**DATA SHOWN**
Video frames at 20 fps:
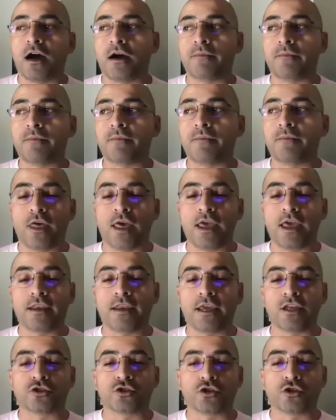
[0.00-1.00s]
who then
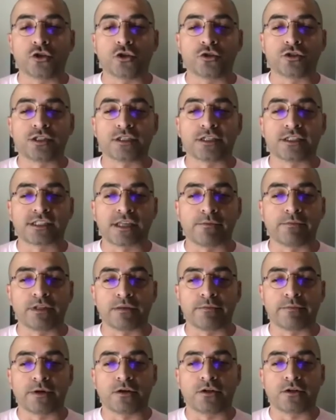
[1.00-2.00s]
introduced an
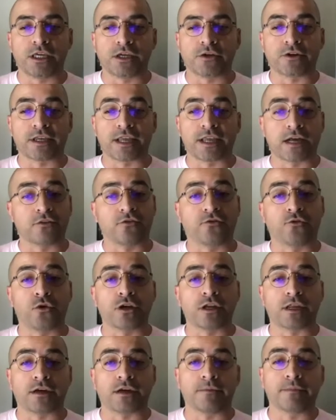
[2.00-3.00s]
assembly bill here in
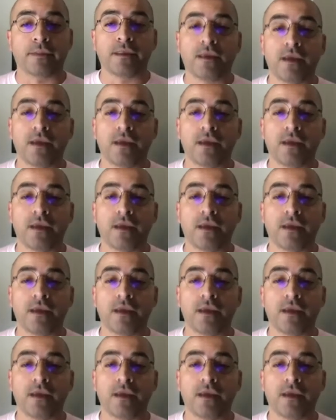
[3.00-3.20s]
California.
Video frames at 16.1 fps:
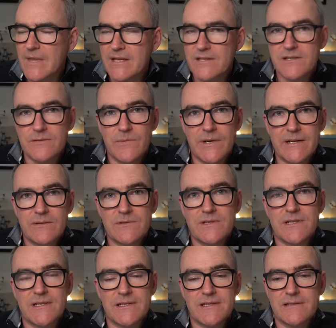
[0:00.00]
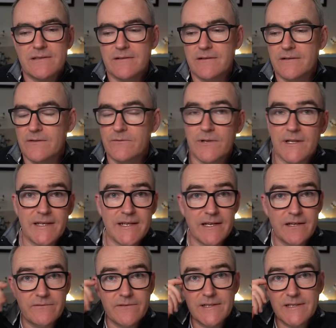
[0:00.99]
someone else's, I'd call it
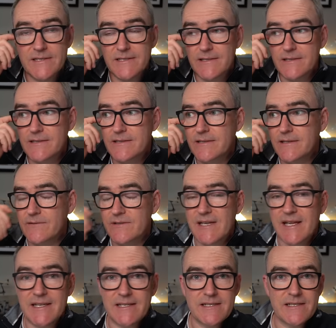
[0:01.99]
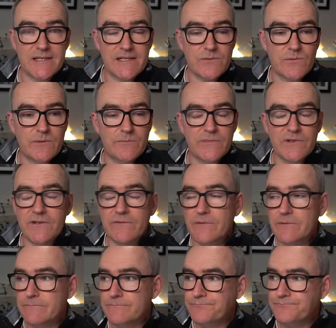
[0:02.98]
Neo Vintage. It was an 861
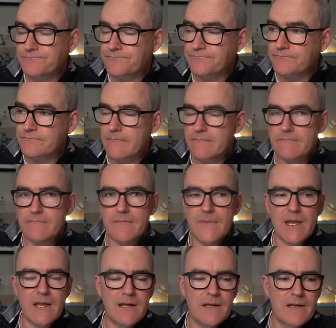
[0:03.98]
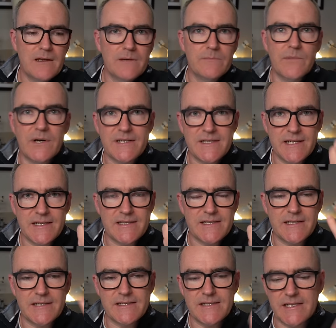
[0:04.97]
movement. Mine's
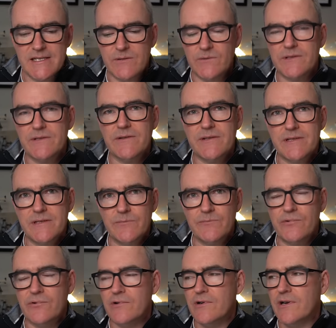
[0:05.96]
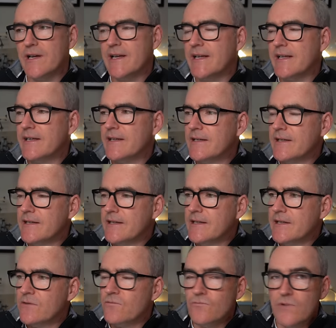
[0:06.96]
1861, so it's the
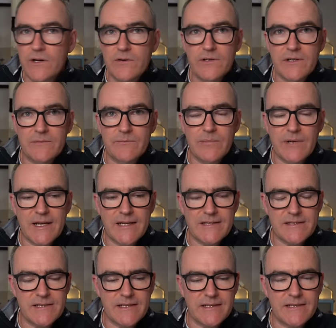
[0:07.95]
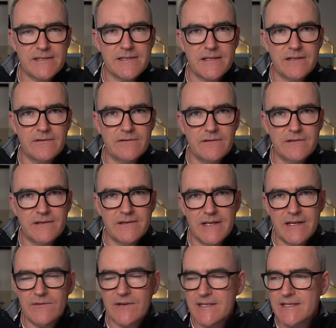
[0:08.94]
pre-rhodium plating. So
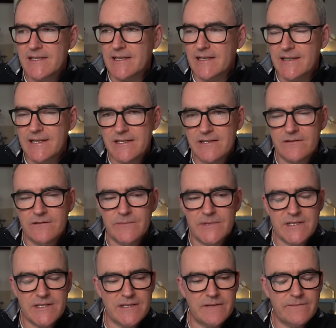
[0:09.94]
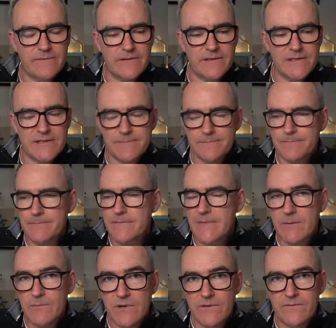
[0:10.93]
theoretically, there's not much difference.
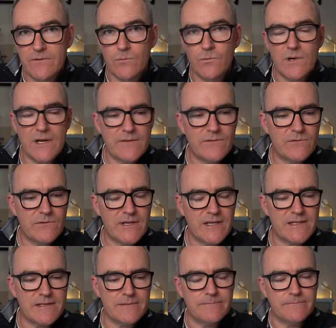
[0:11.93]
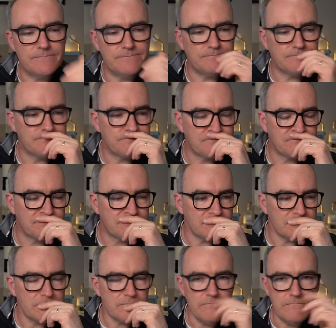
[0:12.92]
But for whatever reason,
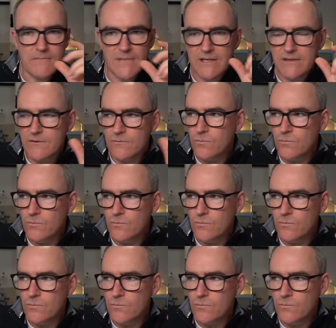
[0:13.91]
the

**ACTION ITEM**
Exclude the pictures, and transcribe all of the material exactly.

**SOLUTION FOR THIS PROBLEM**
Video frames at 20 fps:
[0.00-1.00s]
who then
[1.00-2.00s]
introduced an
[2.00-3.00s]
assembly bill here in
[3.00-3.20s]
California.
Video frames at 16.1 fps:
[0:00.00]
[0:00.99]
someone else's, I'd call it
[0:01.99]
[0:02.98]
Neo Vintage. It was an 861
[0:03.98]
[0:04.97]
movement. Mine's
[0:05.96]
[0:06.96]
1861, so it's the
[0:07.95]
[0:08.94]
pre-rhodium plating. So
[0:09.94]
[0:10.93]
theoretically, there's not much difference.
[0:11.93]
[0:12.92]
But for whatever reason,
[0:13.91]
the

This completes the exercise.